`implementing_backends.Rmd`

This vignette will discuss how to implement a new type of backend for the SBC package and thus allow you to integrate the SBC package with any method/algorithm that can produce samples. As an example, we’ll wrap the base R `glm`

function as a backend. This will also let us discuss how we can treat frequentist models as approximations to Bayesian models and that SBC can tell us how faithful such an approximation is.

We assume familiarity with the SBC package architecture as discussed in the basic usage vignette and S3 classes in R.

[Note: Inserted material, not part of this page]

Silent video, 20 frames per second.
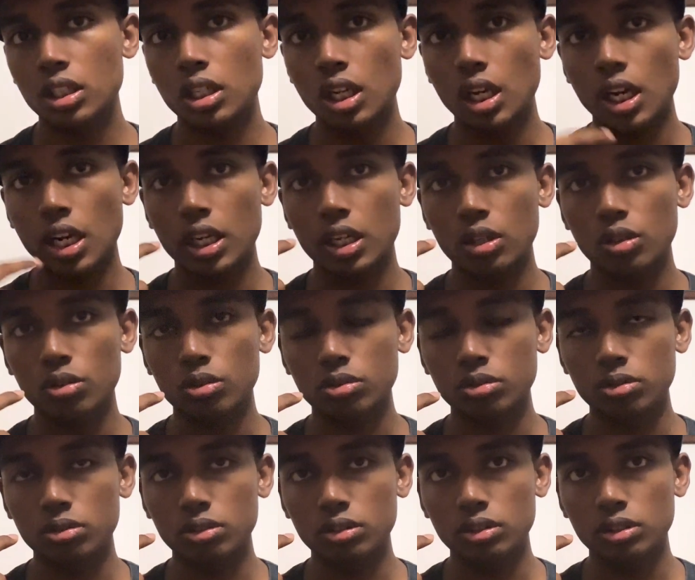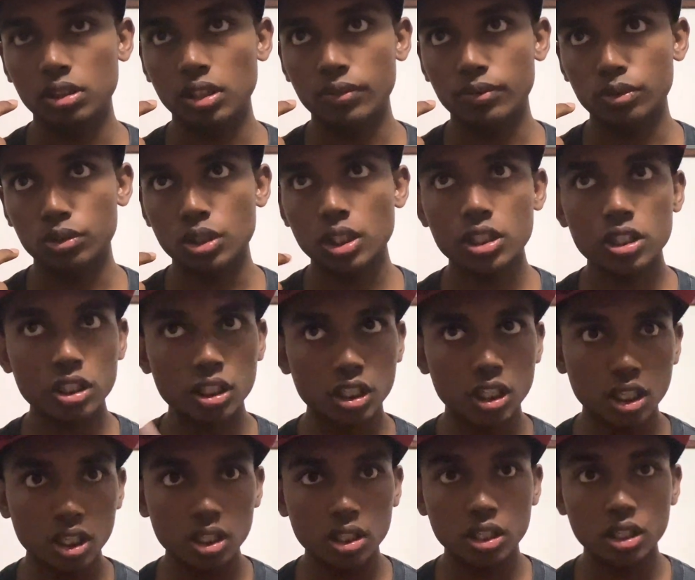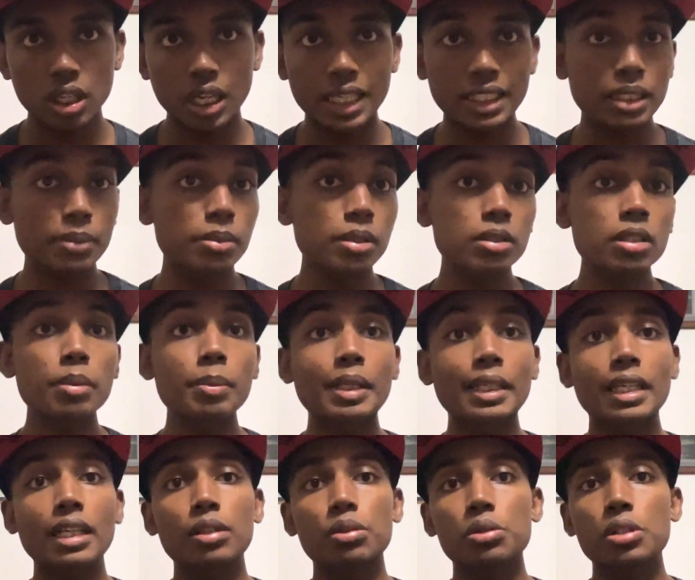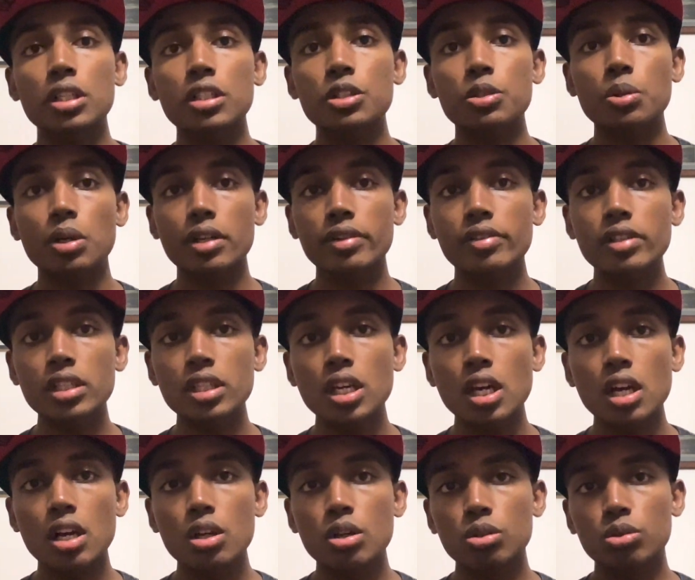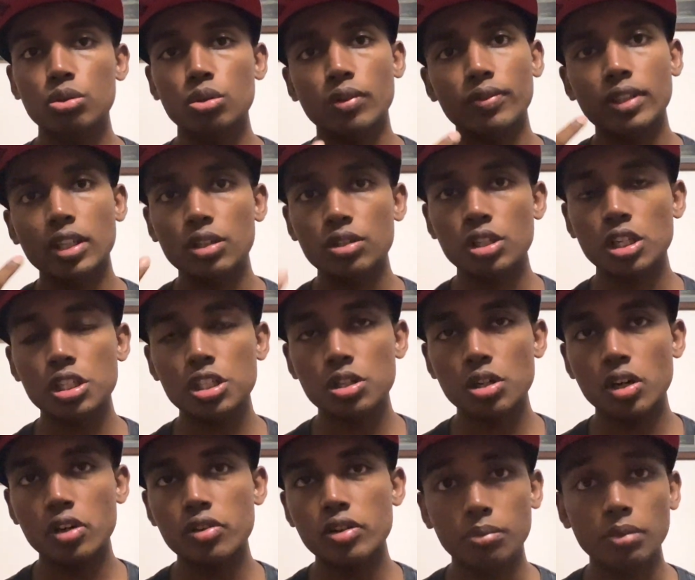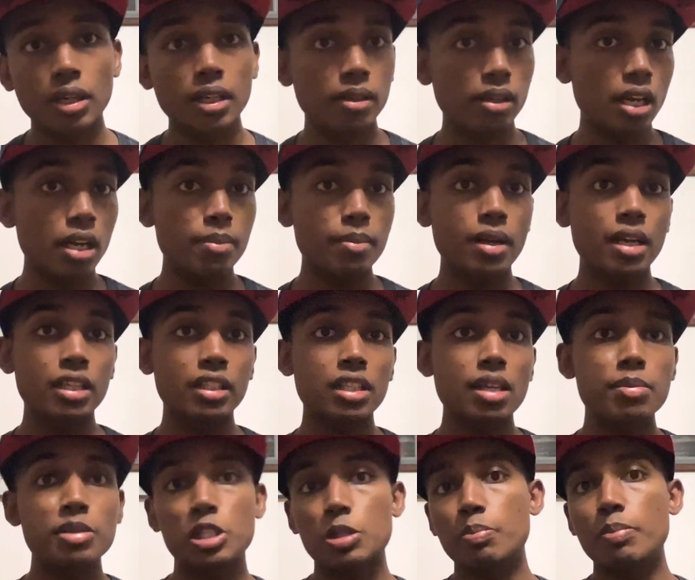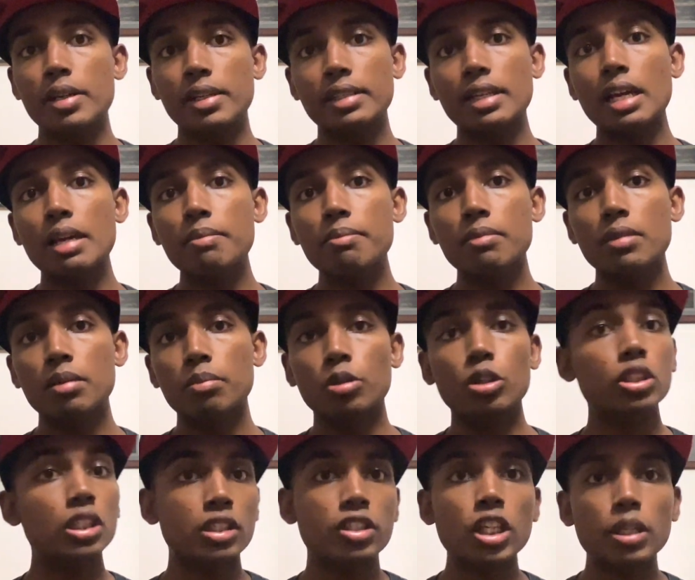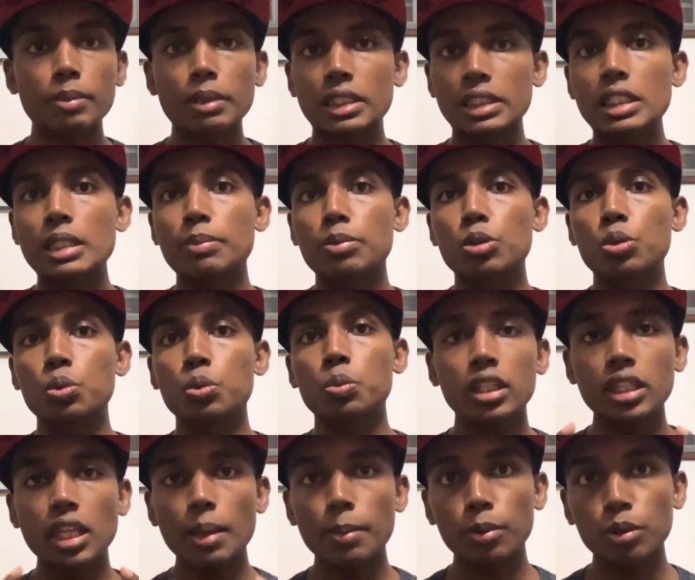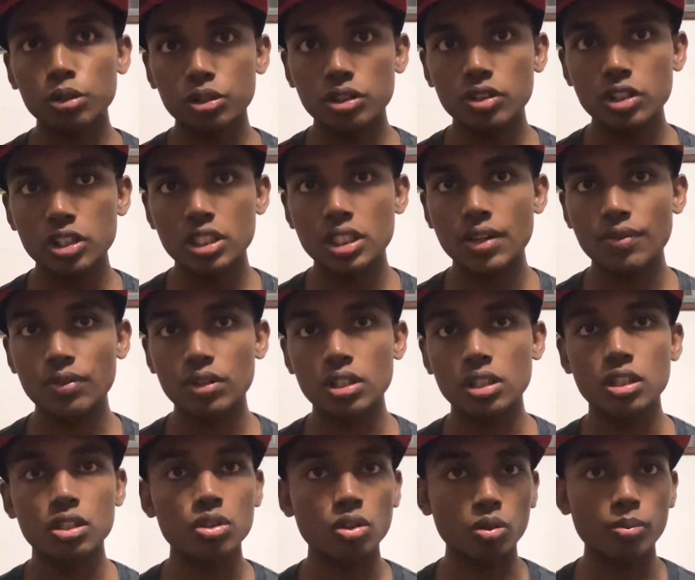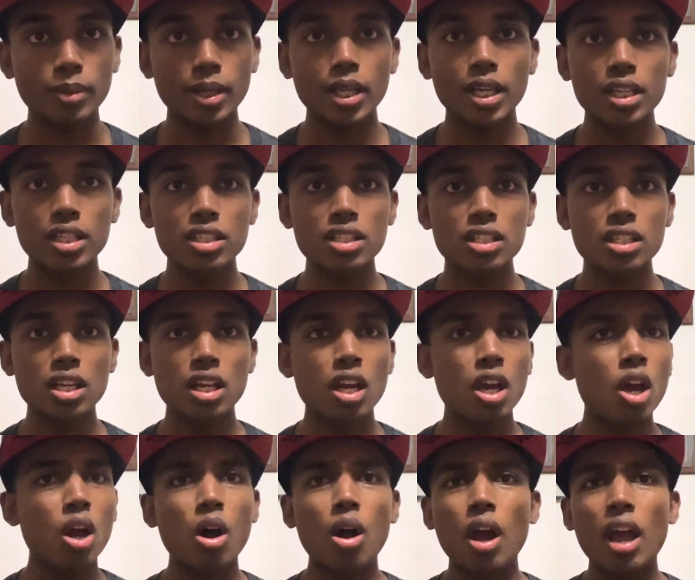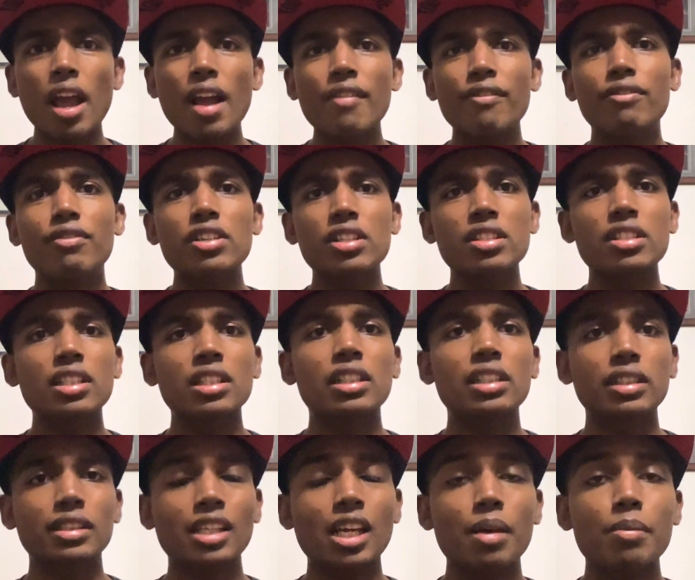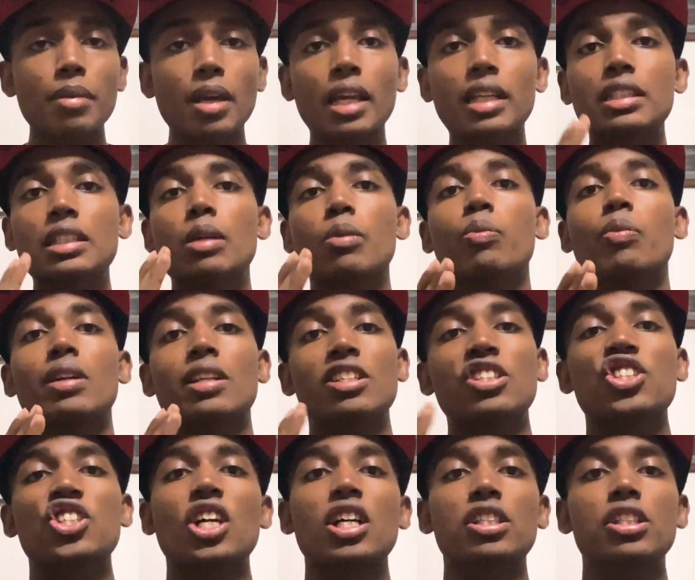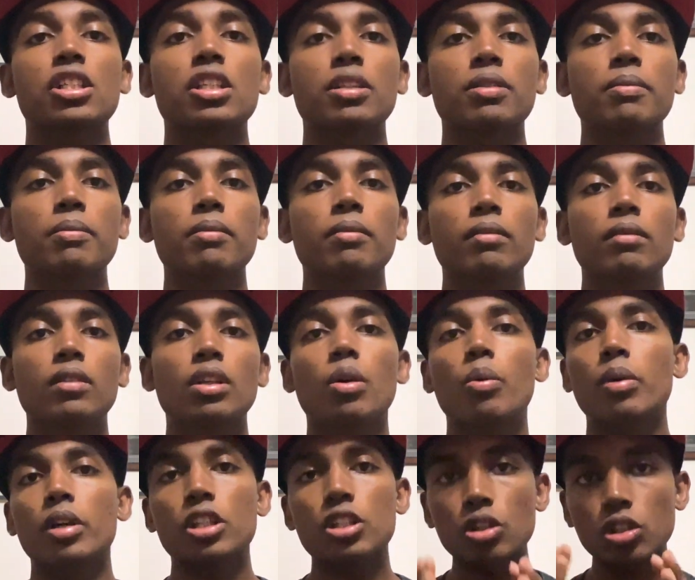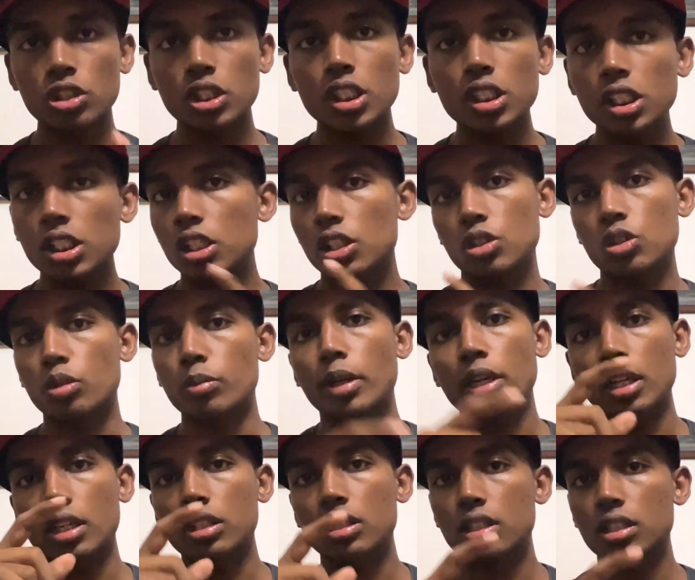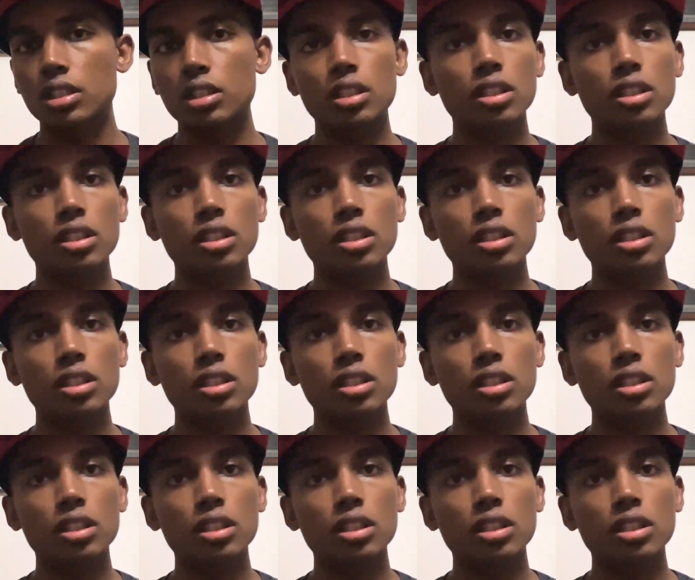and I'll have to charge it again, and sometimes I might get to charge it to 100, so I'll get to charge it to 100, and by the time it's bedtime, because I track my sleep too. The Apple Watch Series 7 is on my hands every single time except when it's charging. When it's not charging, it's on my hands.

Let’s setup the environment.

```
library(SBC)
library(ggplot2)
library(medicaldata)
library(formula.tools)
library(MASS)
# Setup caching of results
cache_dir <- "./implementing_backends_SBC_cache"
if(!dir.exists(cache_dir)) {
dir.create(cache_dir)
}
```

If you remember from the, interface introduction vignette a backend for the SBC package describes a function that takes in data and produces samples, i.e. the backend holds all the information other than data that are needed to run the given statistical method.

For practical reasons, the SBC package actually splits that function into two steps: first, there is an S3 generic `SBC_fit()`

, that takes a backend object, dataset and the number of cores it is allowed to use and produces an arbitrary object representing the fit. Additionally, there is an `SBC_fit_to_draws_matrix()`

S3 generic that takes in the resulting fit and returns posterior samples in the `posterior::draws_matrix`

format. The split here is useful because it lets the `SBC_results`

object to store the raw fit objects, which can then be inspected by user for debugging purposes. The SBC package makes no assumptions on the fit objects beyond the fact that they define an `SBC_fit_to_draws_matrix`

method. To be precise, even this is not necessary, because if the object implements a method for `as_draws_matrix`

but not `SBC_fit_to_draws_matrix`

, the `as_draws_matrix`

implementation will be called.

So a simple implementation wrapping the `glm`

function will consist of three short functions. First is a “constructor” function that creates new instance of the backend. Here, we’ll just capture all the arguments (which we will later pass to `glm`

), the created object will be of a new S3 class `SBC_backend_glm`

:

```
SBC_backend_glm <- function(...) {
args = list(...)
if(any(names(args) == "data")) {
stop(paste0("Parameter 'data' cannot be provided when defining a backend",
" as it needs to be set by the SBC package"))
}
structure(list(args = args), class = "SBC_backend_glm")
}
```

So e.g. `SBC_backend_glm(y ~ x, family = "poisson")`

would create a valid backend representing a simple Poisson regression.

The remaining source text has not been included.